Rising above my own stupid

Rising above my own stupid

I have been writing about dressage almost every day for the past five or six years. I started with quotes from the old masters. Ninety nine percent of the time they came from my translations from the original French.

I chose expert after expert in a sea of old masters to make points about the nature of dressage while avoiding stating my own views. I hid behind the famous, it could be said.

At some point, a few years ago, I started stating my own views. It was not a shift in my perspective but instead, I decided that using either the old masters or my personal perspective did not matter. I could be my own authority. I did not need the foils of the dead or near dead.

In person, through the course of my teaching, I rarely quoted because the horse was always present to validate my words but in cyberspace, the loudest voice of the collective bully would rule the day, but when I invoked the sacred names of the masters, especially those who were dead and gone, I was generally graced with a silence granted by the complete ignorance of the masses and so I hid.

I have researched dressage in the course of my life as a sort of compulsion which arose from the constant daily practice and my dissatisfaction with the results of my practice. I know of no one who has done as much research as I have (though I hope this is a result of my personal ignorance of who is out there. I hope there are others who have done as much or more study). The result of this research is quite outrageous. As a result, I have seen my views change from a rigid black and white interpretation of dressage to many shades of grey.

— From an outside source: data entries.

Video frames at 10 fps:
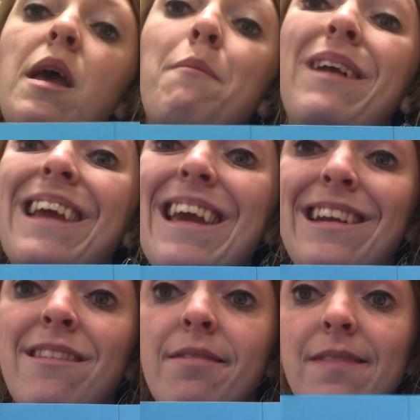But
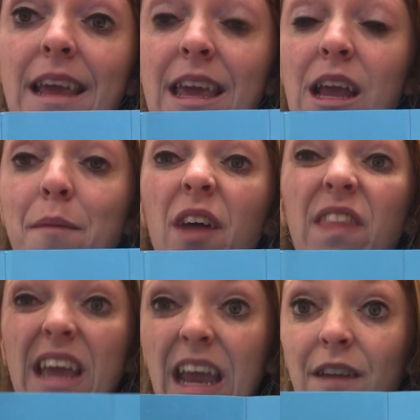again, thinking about
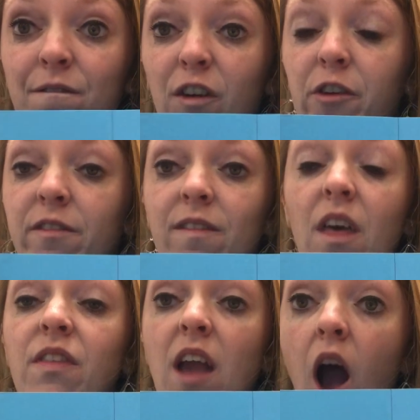the inverse,
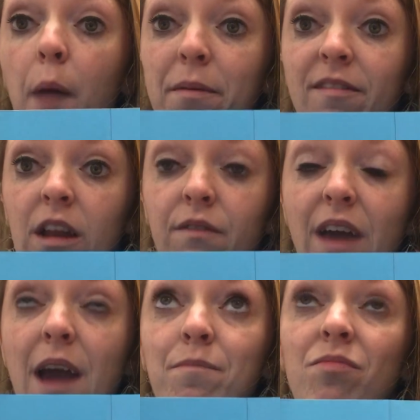the opposite of
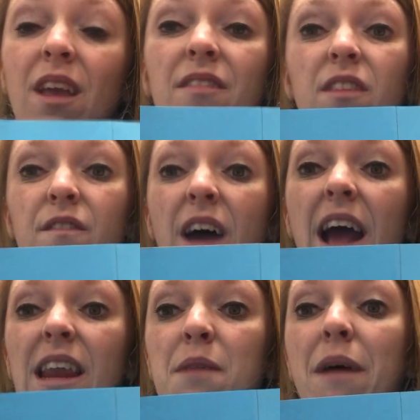that,
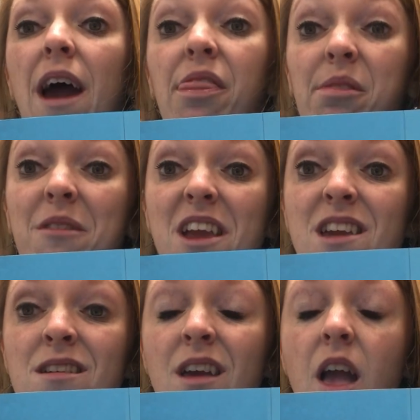dividing by
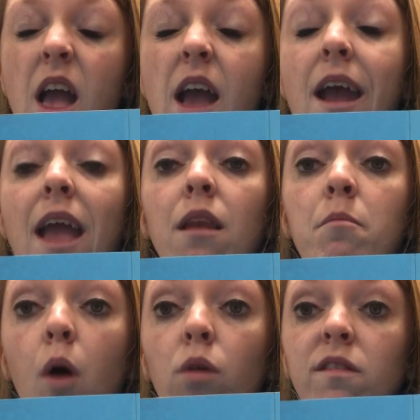3
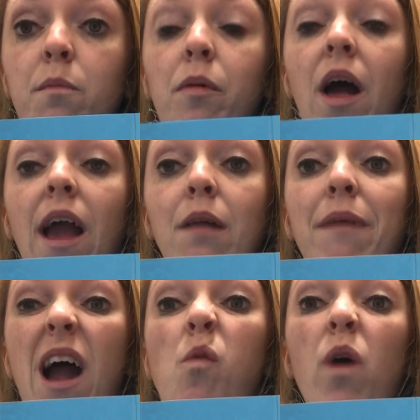and multiplying
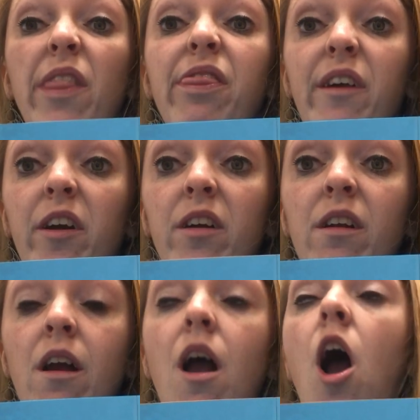by
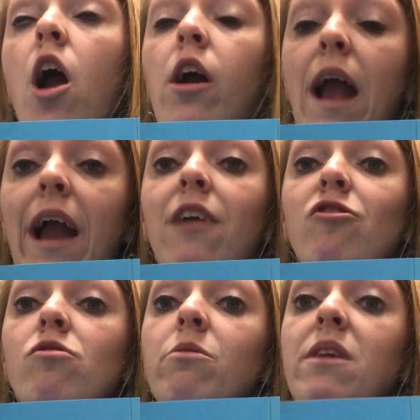1/3 are
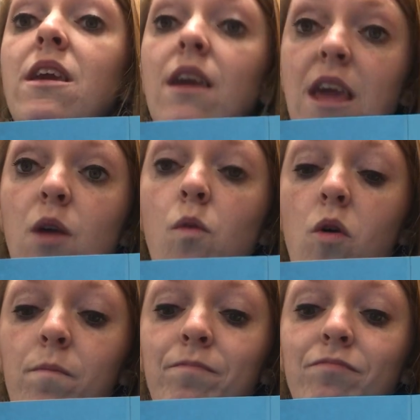actually equal.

You see, there are rules and they must be followed, or so I was told but in all the years of competition after competition, what I realized is that at the heart of it all in the place where the rules emanated (the competitive world), there were, in fact, no rules. Somehow after years of competition and teaching, I could finally see this and yet for so many years, I believed in absolute rules and saw the world of dressage as a sea of rules best navigated by a clearly delineated method. The method was the ship which saved us all from our fear of a ruthless ocean of chaos created when rules collapsed.

In reflecting on my own blindness, I could see I was not alone. Those who are able to rise above the rules are very few. Most practitioners cannot discern the difference between principles and rules and so the dressage culture of today thrives sailing our pretend ships of method on a sea of rules.

Yet, a horse society of hard and inflexible minds which creates an ocean of rules is not a society that is incapable of nurturing the flowers of love and compassion which is what is desperately needed in dressage. This is the source of a dark dressage which torments horses and riders alike.

Horses and humans both are not trained by rules and punishment but the constant application of skillful kindness. Training is not, contrary to the science of learning, about punishing what is wrong and reward for what is right, but instead by the constant nurturing of the basic goodness and the sanity naturally present when fear abates.

Giving up rules is not the same as abandoning the principles, but the first principle is the constant affirmation of the right to exist and when the horse or human find the confidence to exert their natural life force, we find goodness is absolutely present. There is no contradiction, the goodness of the earth gives horse and human license to live on this planet.

Good dressage is when mutual goodness is openly shared between horse and human without reservation. Here compassion and love radiated. 

Can you find this dressage? I hope so. I have found it by opening my heart and giving up so many rules and from this I have discovered a personal and tender interaction with principles. In this, I have found my own sanity and a joy which seems endless and so this is what I share with my horses and I wish to share with you. My wish is that my words could be the magic which can open the door for you, but it is for you to open the door because it is your rules which keeps it closed.